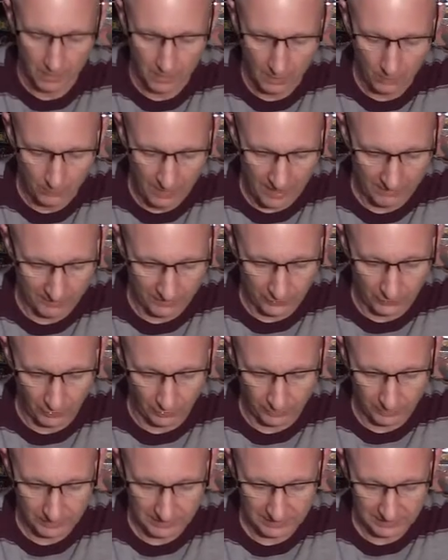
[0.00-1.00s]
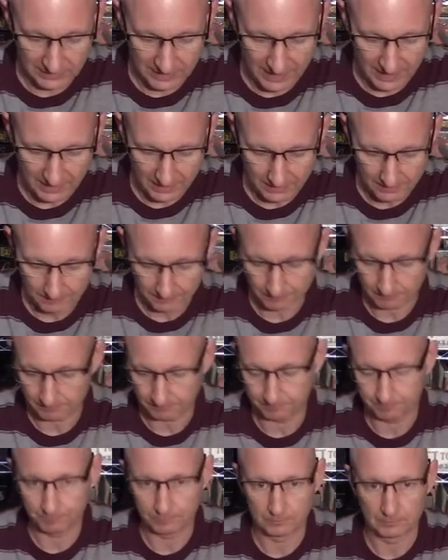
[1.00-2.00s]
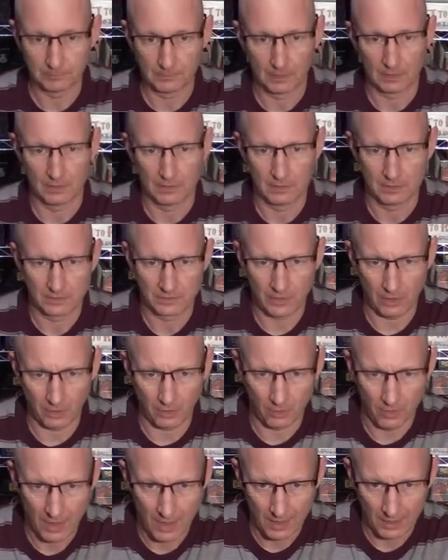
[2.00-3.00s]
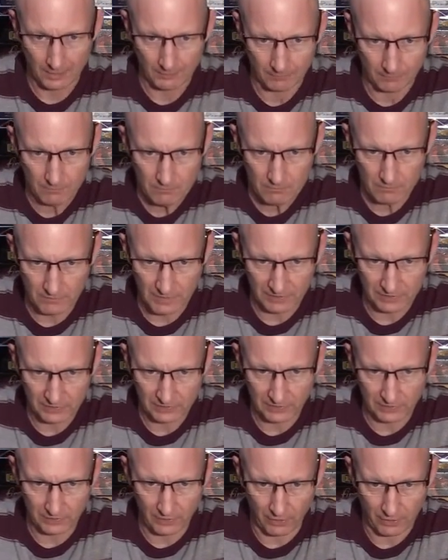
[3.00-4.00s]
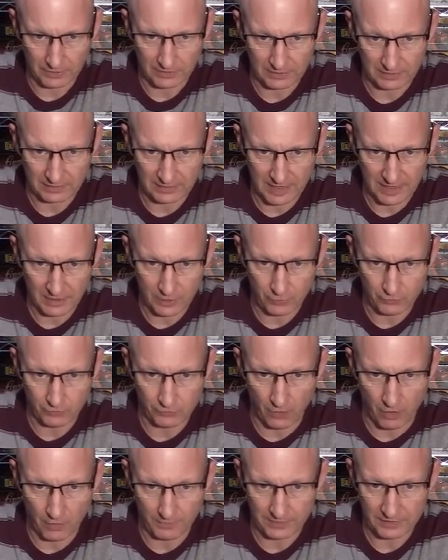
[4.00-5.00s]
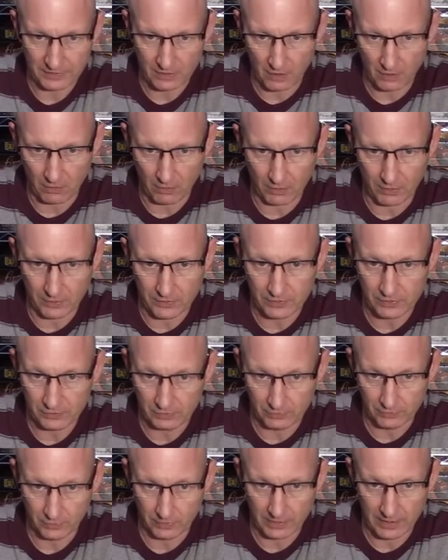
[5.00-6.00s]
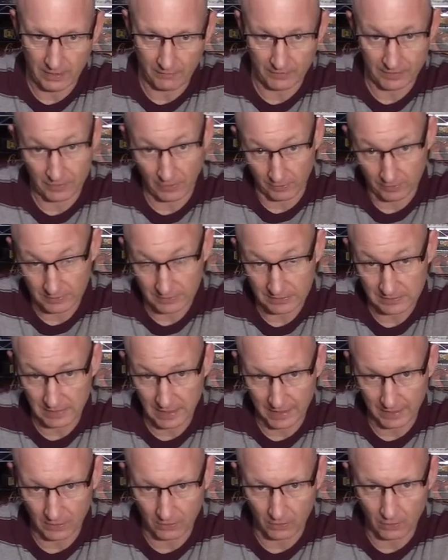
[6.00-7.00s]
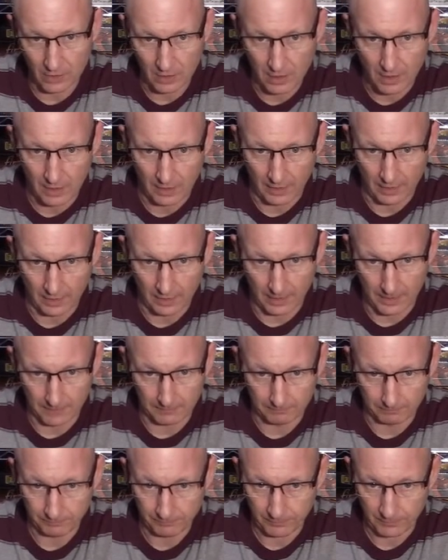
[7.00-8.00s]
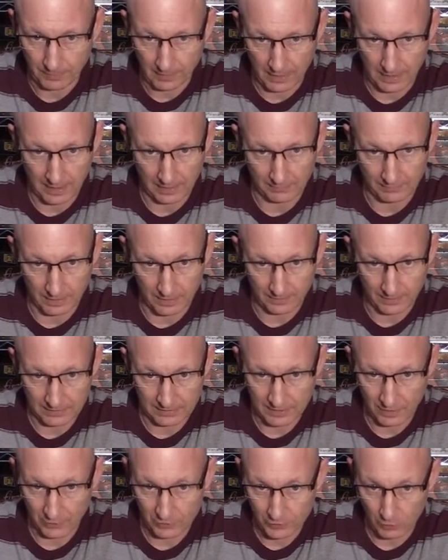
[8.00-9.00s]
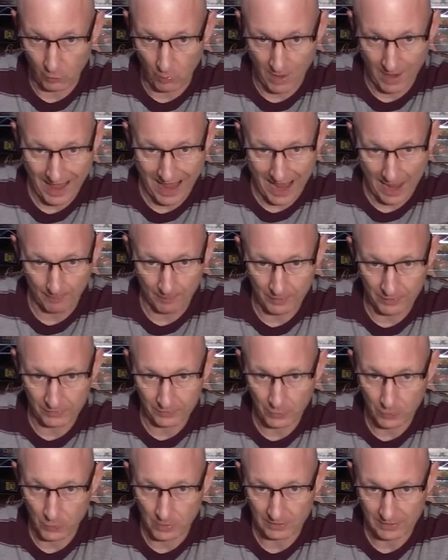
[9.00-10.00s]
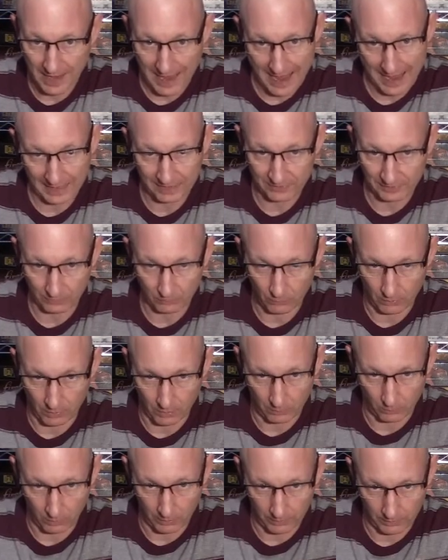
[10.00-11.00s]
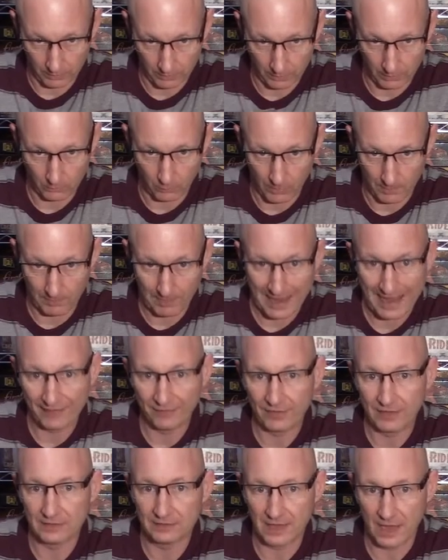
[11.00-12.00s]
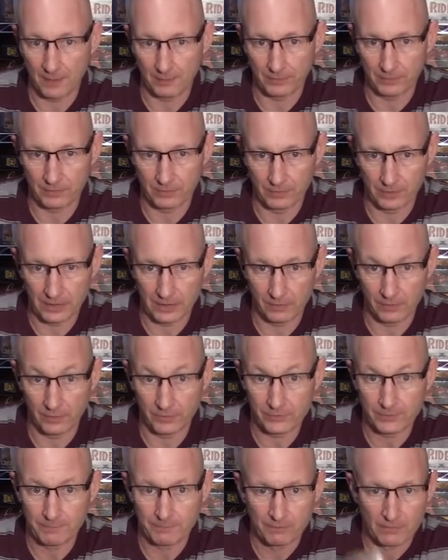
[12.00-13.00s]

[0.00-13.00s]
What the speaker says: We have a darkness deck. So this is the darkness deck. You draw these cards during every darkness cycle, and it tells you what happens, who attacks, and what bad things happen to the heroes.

PROBLEM REQUIREMENTS: For this exercise, reproduce the data above exactly from the line containing "[3.00-4.00s]" through its final line, both ends included, with no pictures in the copy.

RESPONSE:
[3.00-4.00s]
[4.00-5.00s]
[5.00-6.00s]
[6.00-7.00s]
[7.00-8.00s]
[8.00-9.00s]
[9.00-10.00s]
[10.00-11.00s]
[11.00-12.00s]
[12.00-13.00s]

[0.00-13.00s]
What the speaker says: We have a darkness deck. So this is the darkness deck. You draw these cards during every darkness cycle, and it tells you what happens, who attacks, and what bad things happen to the heroes.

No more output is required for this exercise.